Data excerpts:
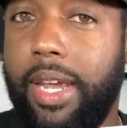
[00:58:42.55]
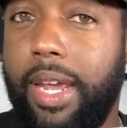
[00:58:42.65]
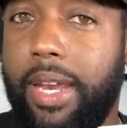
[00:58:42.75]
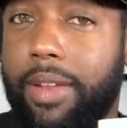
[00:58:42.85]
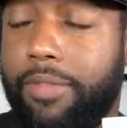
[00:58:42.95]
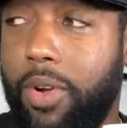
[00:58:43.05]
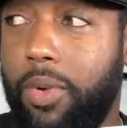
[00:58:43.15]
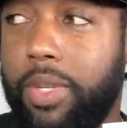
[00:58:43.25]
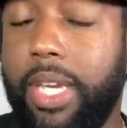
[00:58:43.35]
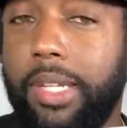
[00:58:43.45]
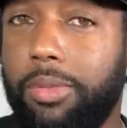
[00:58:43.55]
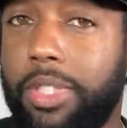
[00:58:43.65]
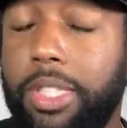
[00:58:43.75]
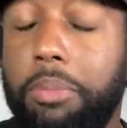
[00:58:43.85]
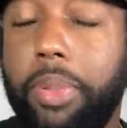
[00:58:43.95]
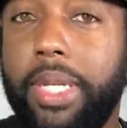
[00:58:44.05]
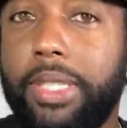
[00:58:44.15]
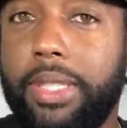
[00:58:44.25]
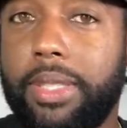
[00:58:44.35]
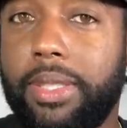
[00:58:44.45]
And if I don't catch what she
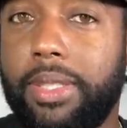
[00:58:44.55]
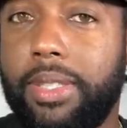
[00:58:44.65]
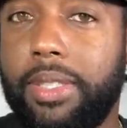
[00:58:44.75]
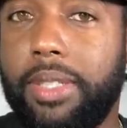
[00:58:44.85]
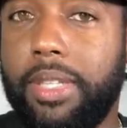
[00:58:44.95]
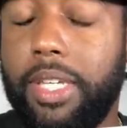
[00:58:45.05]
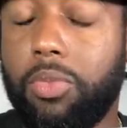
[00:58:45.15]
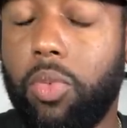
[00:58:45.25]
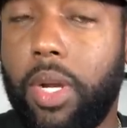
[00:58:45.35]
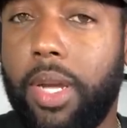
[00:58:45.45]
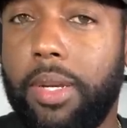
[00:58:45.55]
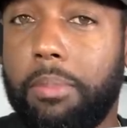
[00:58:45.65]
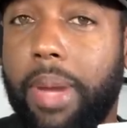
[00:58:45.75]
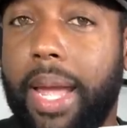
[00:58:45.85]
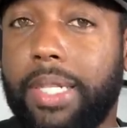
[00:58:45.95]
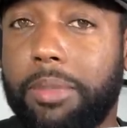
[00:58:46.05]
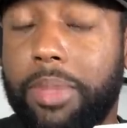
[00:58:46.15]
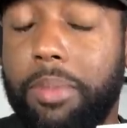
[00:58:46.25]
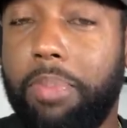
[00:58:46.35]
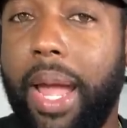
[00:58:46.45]
pitching, guess what? Them bags will
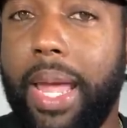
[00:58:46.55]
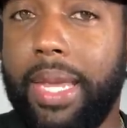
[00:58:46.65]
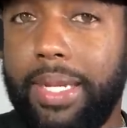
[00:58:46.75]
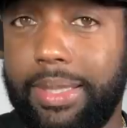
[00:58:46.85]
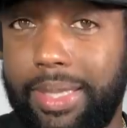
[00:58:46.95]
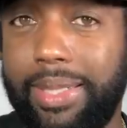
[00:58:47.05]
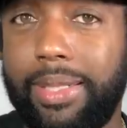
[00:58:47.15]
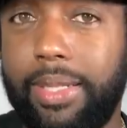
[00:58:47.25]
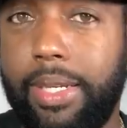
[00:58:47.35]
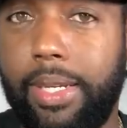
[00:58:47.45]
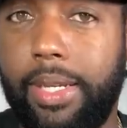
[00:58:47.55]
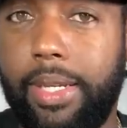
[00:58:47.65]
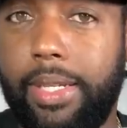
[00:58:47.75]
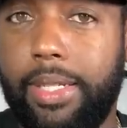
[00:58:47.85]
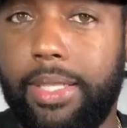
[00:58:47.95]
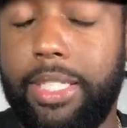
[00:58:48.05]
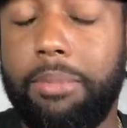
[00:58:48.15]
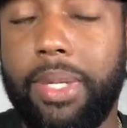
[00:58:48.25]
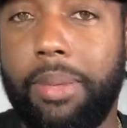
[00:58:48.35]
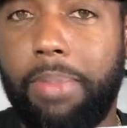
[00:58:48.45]
be packed. She'll
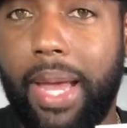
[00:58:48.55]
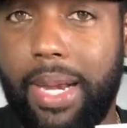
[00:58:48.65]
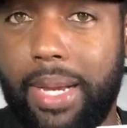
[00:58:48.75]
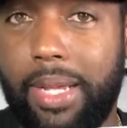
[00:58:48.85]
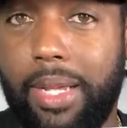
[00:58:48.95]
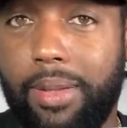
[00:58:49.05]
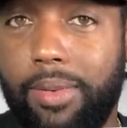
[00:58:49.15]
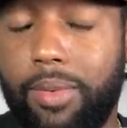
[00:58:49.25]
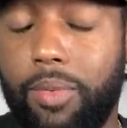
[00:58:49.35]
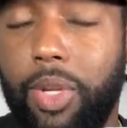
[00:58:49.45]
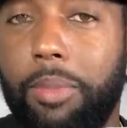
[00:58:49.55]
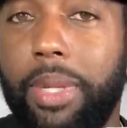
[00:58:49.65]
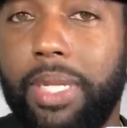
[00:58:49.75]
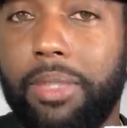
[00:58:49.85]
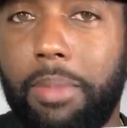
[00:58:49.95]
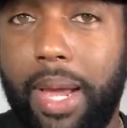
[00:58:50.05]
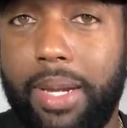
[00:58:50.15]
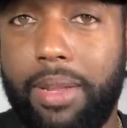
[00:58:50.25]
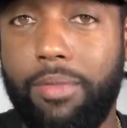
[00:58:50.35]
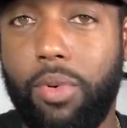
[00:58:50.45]
be up out of there. We'll be in somebody's
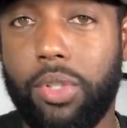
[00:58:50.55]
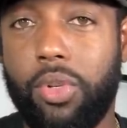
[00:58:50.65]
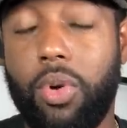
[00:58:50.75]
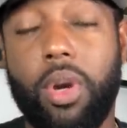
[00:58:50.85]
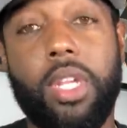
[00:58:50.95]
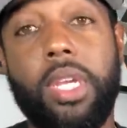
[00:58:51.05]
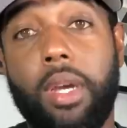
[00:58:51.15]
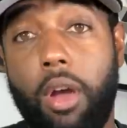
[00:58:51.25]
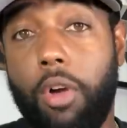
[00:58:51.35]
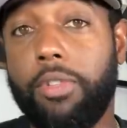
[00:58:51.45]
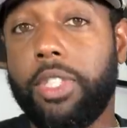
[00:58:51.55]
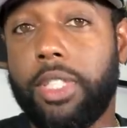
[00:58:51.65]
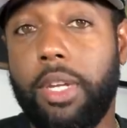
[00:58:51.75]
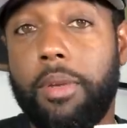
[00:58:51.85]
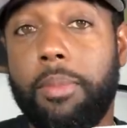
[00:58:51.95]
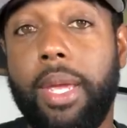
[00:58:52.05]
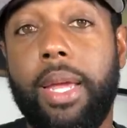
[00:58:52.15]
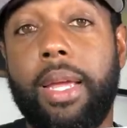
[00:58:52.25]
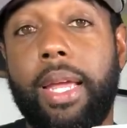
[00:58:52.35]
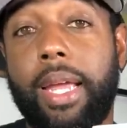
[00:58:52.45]
divorce court. Yeah, off of something
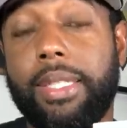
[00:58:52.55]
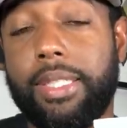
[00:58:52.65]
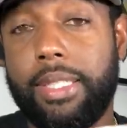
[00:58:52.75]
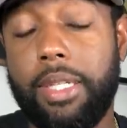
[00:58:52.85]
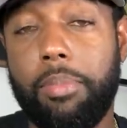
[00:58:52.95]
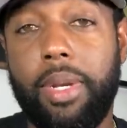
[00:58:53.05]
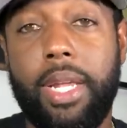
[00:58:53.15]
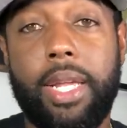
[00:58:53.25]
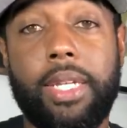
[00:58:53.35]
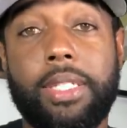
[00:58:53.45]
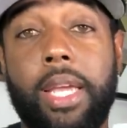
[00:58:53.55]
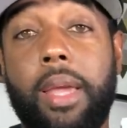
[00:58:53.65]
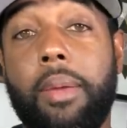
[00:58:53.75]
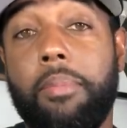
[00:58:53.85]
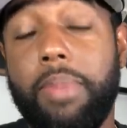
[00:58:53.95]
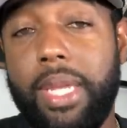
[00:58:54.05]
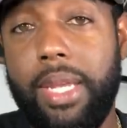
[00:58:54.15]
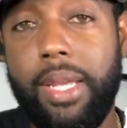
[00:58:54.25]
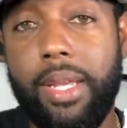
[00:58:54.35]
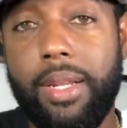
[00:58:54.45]
as simple as
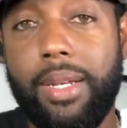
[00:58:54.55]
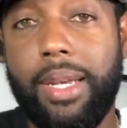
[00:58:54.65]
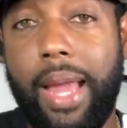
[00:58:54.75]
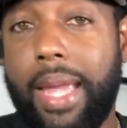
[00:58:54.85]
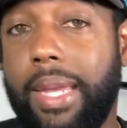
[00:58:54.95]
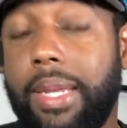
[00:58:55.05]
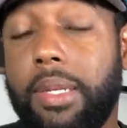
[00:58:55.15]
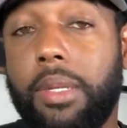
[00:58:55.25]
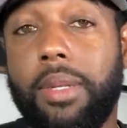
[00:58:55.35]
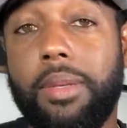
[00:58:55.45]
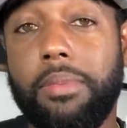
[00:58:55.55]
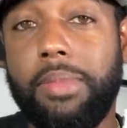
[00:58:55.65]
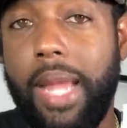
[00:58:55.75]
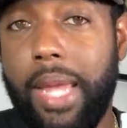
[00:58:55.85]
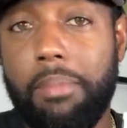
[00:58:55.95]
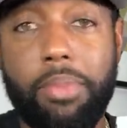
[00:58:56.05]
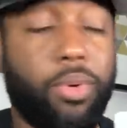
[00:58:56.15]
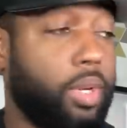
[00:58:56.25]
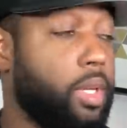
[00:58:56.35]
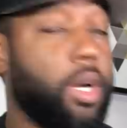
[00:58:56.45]
me liking naked
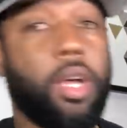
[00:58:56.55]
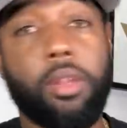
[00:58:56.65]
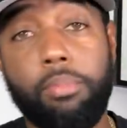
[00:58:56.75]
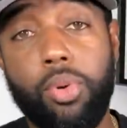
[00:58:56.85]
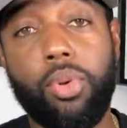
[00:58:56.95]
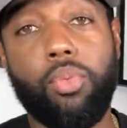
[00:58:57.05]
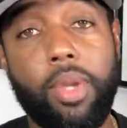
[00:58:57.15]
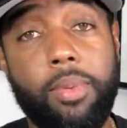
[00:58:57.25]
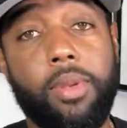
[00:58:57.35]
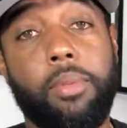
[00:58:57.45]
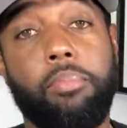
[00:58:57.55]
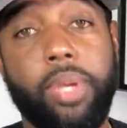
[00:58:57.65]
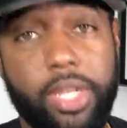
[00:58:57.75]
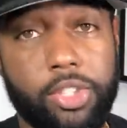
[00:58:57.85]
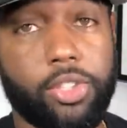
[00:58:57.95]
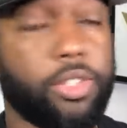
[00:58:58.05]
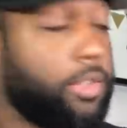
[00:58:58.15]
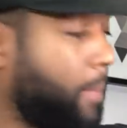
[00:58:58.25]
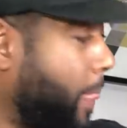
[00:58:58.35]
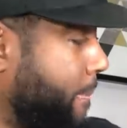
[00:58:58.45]
booty, other booty women pictures,
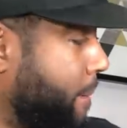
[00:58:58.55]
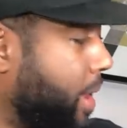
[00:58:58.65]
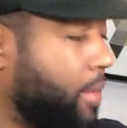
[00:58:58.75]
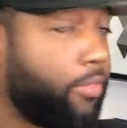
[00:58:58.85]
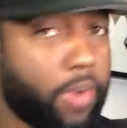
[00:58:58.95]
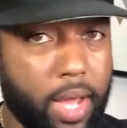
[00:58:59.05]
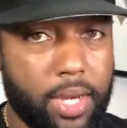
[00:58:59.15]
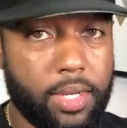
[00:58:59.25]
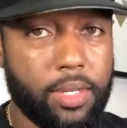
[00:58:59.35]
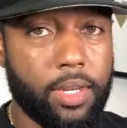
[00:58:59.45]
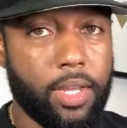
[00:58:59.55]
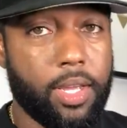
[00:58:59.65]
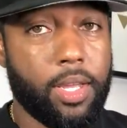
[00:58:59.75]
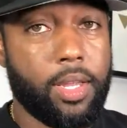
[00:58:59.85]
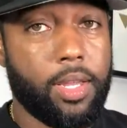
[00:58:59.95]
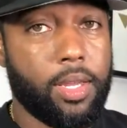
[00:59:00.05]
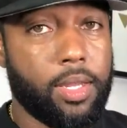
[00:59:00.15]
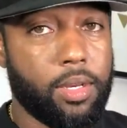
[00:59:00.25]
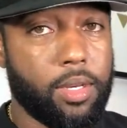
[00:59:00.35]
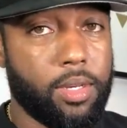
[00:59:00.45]
and following
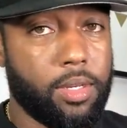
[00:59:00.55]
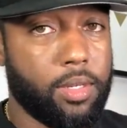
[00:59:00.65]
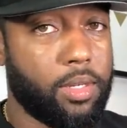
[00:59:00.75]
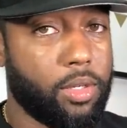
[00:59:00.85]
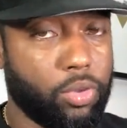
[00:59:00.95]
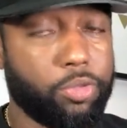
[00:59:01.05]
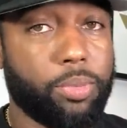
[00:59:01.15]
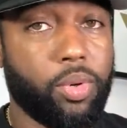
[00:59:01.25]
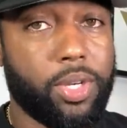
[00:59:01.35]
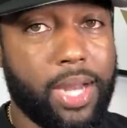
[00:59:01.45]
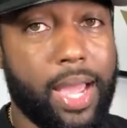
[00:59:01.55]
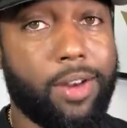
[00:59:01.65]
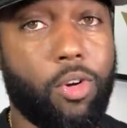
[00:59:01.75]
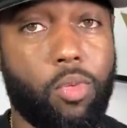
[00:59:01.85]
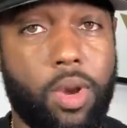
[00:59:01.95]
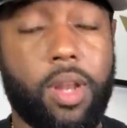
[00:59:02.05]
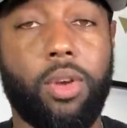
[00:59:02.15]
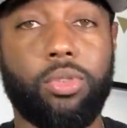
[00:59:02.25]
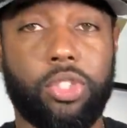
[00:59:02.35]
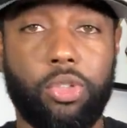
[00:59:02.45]
loose booty 901
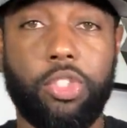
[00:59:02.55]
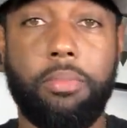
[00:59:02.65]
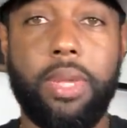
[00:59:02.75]
on social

◆ **Activity**
Exact copy, no pictures: write out all the records above.

◆ **Finished task**
[00:58:42.55]
[00:58:42.65]
[00:58:42.75]
[00:58:42.85]
[00:58:42.95]
[00:58:43.05]
[00:58:43.15]
[00:58:43.25]
[00:58:43.35]
[00:58:43.45]
[00:58:43.55]
[00:58:43.65]
[00:58:43.75]
[00:58:43.85]
[00:58:43.95]
[00:58:44.05]
[00:58:44.15]
[00:58:44.25]
[00:58:44.35]
[00:58:44.45]
And if I don't catch what she
[00:58:44.55]
[00:58:44.65]
[00:58:44.75]
[00:58:44.85]
[00:58:44.95]
[00:58:45.05]
[00:58:45.15]
[00:58:45.25]
[00:58:45.35]
[00:58:45.45]
[00:58:45.55]
[00:58:45.65]
[00:58:45.75]
[00:58:45.85]
[00:58:45.95]
[00:58:46.05]
[00:58:46.15]
[00:58:46.25]
[00:58:46.35]
[00:58:46.45]
pitching, guess what? Them bags will
[00:58:46.55]
[00:58:46.65]
[00:58:46.75]
[00:58:46.85]
[00:58:46.95]
[00:58:47.05]
[00:58:47.15]
[00:58:47.25]
[00:58:47.35]
[00:58:47.45]
[00:58:47.55]
[00:58:47.65]
[00:58:47.75]
[00:58:47.85]
[00:58:47.95]
[00:58:48.05]
[00:58:48.15]
[00:58:48.25]
[00:58:48.35]
[00:58:48.45]
be packed. She'll
[00:58:48.55]
[00:58:48.65]
[00:58:48.75]
[00:58:48.85]
[00:58:48.95]
[00:58:49.05]
[00:58:49.15]
[00:58:49.25]
[00:58:49.35]
[00:58:49.45]
[00:58:49.55]
[00:58:49.65]
[00:58:49.75]
[00:58:49.85]
[00:58:49.95]
[00:58:50.05]
[00:58:50.15]
[00:58:50.25]
[00:58:50.35]
[00:58:50.45]
be up out of there. We'll be in somebody's
[00:58:50.55]
[00:58:50.65]
[00:58:50.75]
[00:58:50.85]
[00:58:50.95]
[00:58:51.05]
[00:58:51.15]
[00:58:51.25]
[00:58:51.35]
[00:58:51.45]
[00:58:51.55]
[00:58:51.65]
[00:58:51.75]
[00:58:51.85]
[00:58:51.95]
[00:58:52.05]
[00:58:52.15]
[00:58:52.25]
[00:58:52.35]
[00:58:52.45]
divorce court. Yeah, off of something
[00:58:52.55]
[00:58:52.65]
[00:58:52.75]
[00:58:52.85]
[00:58:52.95]
[00:58:53.05]
[00:58:53.15]
[00:58:53.25]
[00:58:53.35]
[00:58:53.45]
[00:58:53.55]
[00:58:53.65]
[00:58:53.75]
[00:58:53.85]
[00:58:53.95]
[00:58:54.05]
[00:58:54.15]
[00:58:54.25]
[00:58:54.35]
[00:58:54.45]
as simple as
[00:58:54.55]
[00:58:54.65]
[00:58:54.75]
[00:58:54.85]
[00:58:54.95]
[00:58:55.05]
[00:58:55.15]
[00:58:55.25]
[00:58:55.35]
[00:58:55.45]
[00:58:55.55]
[00:58:55.65]
[00:58:55.75]
[00:58:55.85]
[00:58:55.95]
[00:58:56.05]
[00:58:56.15]
[00:58:56.25]
[00:58:56.35]
[00:58:56.45]
me liking naked
[00:58:56.55]
[00:58:56.65]
[00:58:56.75]
[00:58:56.85]
[00:58:56.95]
[00:58:57.05]
[00:58:57.15]
[00:58:57.25]
[00:58:57.35]
[00:58:57.45]
[00:58:57.55]
[00:58:57.65]
[00:58:57.75]
[00:58:57.85]
[00:58:57.95]
[00:58:58.05]
[00:58:58.15]
[00:58:58.25]
[00:58:58.35]
[00:58:58.45]
booty, other booty women pictures,
[00:58:58.55]
[00:58:58.65]
[00:58:58.75]
[00:58:58.85]
[00:58:58.95]
[00:58:59.05]
[00:58:59.15]
[00:58:59.25]
[00:58:59.35]
[00:58:59.45]
[00:58:59.55]
[00:58:59.65]
[00:58:59.75]
[00:58:59.85]
[00:58:59.95]
[00:59:00.05]
[00:59:00.15]
[00:59:00.25]
[00:59:00.35]
[00:59:00.45]
and following
[00:59:00.55]
[00:59:00.65]
[00:59:00.75]
[00:59:00.85]
[00:59:00.95]
[00:59:01.05]
[00:59:01.15]
[00:59:01.25]
[00:59:01.35]
[00:59:01.45]
[00:59:01.55]
[00:59:01.65]
[00:59:01.75]
[00:59:01.85]
[00:59:01.95]
[00:59:02.05]
[00:59:02.15]
[00:59:02.25]
[00:59:02.35]
[00:59:02.45]
loose booty 901
[00:59:02.55]
[00:59:02.65]
[00:59:02.75]
on social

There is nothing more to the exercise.